There is a tension between our now firmly established ‘remote’ world and the physical ‘in-person’ universe that is once again open for business - but for some people actually quite remote. That’s right: we are about to see the return of FOMO.
It’s my birthday today (hello, 33!). To celebrate, I thought I would take my turn pulling together the last week for our readers, but as the conversation around the built environment moves off zoom and instagram and back into rooms and, well, buildings, our work at NYRA is about to become much more difficult. As events and conferences move back to venues, no longer will I be able to casually join a two hour DAP call on a Saturday afternoon while doing chores and looking after my daughter.
So over the next weeks, we have invited a bunch of guest editors to come help out, starting, next week, with TIFFANY XU, who also braved a Canadian Center for Architecture virtual seminar this week to write to you about ‘What, if not the family?’

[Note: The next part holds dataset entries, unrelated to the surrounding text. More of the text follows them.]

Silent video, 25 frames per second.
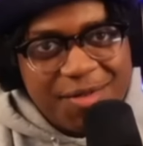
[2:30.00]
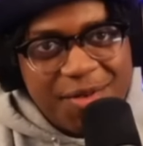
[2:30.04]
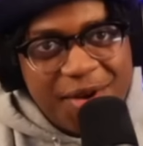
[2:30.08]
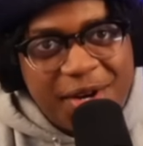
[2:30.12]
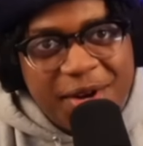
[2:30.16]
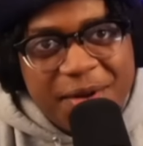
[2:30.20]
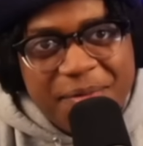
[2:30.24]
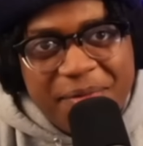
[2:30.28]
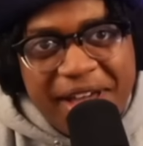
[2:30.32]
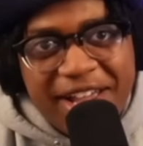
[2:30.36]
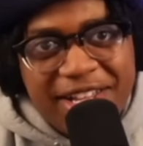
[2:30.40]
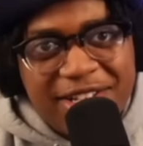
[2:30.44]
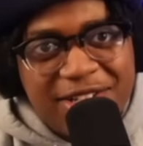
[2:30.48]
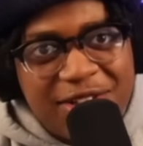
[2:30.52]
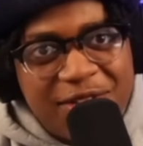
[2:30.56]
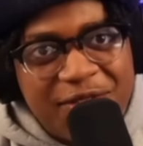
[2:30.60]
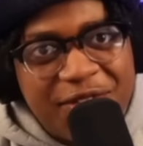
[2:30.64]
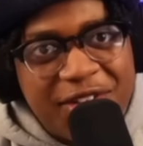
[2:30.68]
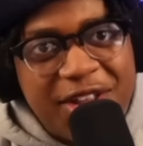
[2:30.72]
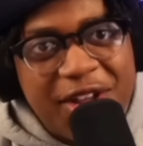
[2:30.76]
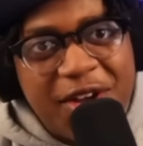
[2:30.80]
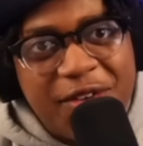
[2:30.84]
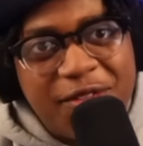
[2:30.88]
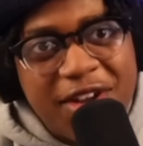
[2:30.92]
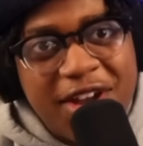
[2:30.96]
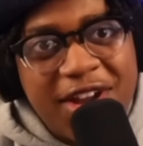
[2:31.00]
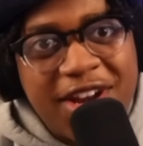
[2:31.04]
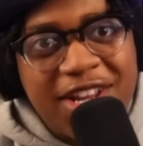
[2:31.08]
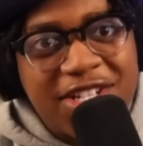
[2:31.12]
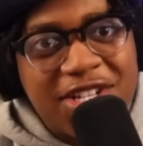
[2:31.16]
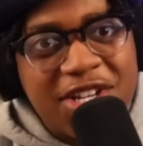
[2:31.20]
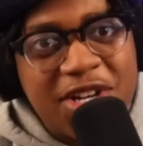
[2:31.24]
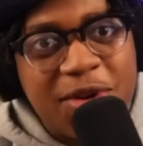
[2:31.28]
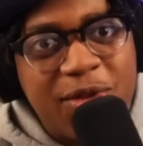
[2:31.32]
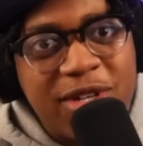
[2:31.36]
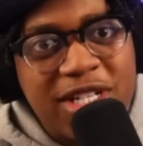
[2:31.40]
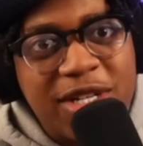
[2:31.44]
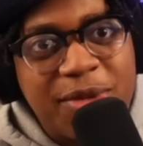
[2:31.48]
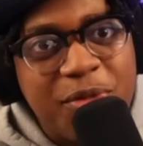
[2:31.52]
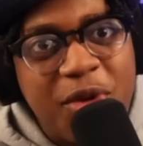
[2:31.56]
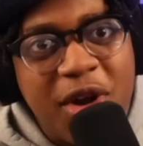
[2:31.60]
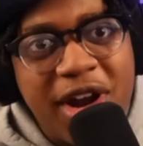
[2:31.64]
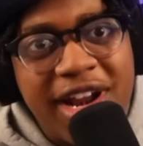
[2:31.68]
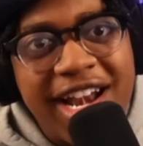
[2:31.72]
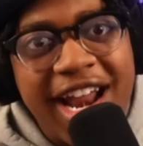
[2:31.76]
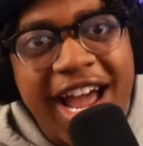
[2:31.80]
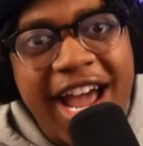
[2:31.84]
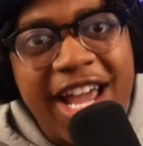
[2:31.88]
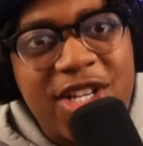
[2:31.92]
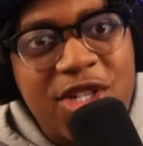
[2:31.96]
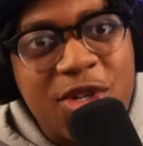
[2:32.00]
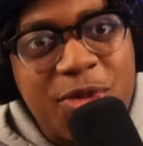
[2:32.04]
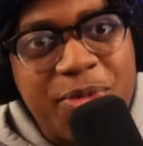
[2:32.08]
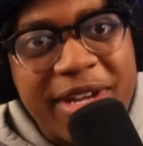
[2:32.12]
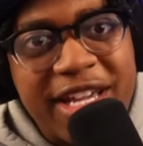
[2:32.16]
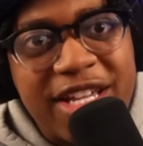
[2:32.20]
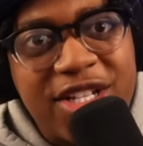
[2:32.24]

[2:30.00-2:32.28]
Welcome back to the video over here on the channel with your boy Nigel B.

See the bottom for events this week and find also dispatch from a83’s gallery opening, ‘Not for Construction,’ last Thursday, and (because the discourse is not off instagram just quite yet) our first ever memes-roundup.
- Nicolas Kemper
O! Speaking of in-person, we are officially back in bookstores - well, at least McNally Jackson.
DISPATCHES
6/2 – What, if not the family?
"We are living alone, unmarried, childless, or child-free if you prefer, and we are living for longer,” a chipper fictional news anchor announced at the Canadian Center for Architecture’s “What, if not the family?” virtual event on Wednesday. Entirely pre-recorded, the event’s guest contributions ranged from short self-filmed cameos: KUMIKO INUI described home as a space for calm, safety, and replenishment, and EMANUEL ADMASSU called for abolishing the “violent borders of the the nuclear family”—to research presentations: FRIDA ESCOBEDO spoke about global care chains and domestic workers, whose “caretaking involves a certain degree of bonding and even affection that is impossible to monetize and measure”—to more in-depth spatial design responses.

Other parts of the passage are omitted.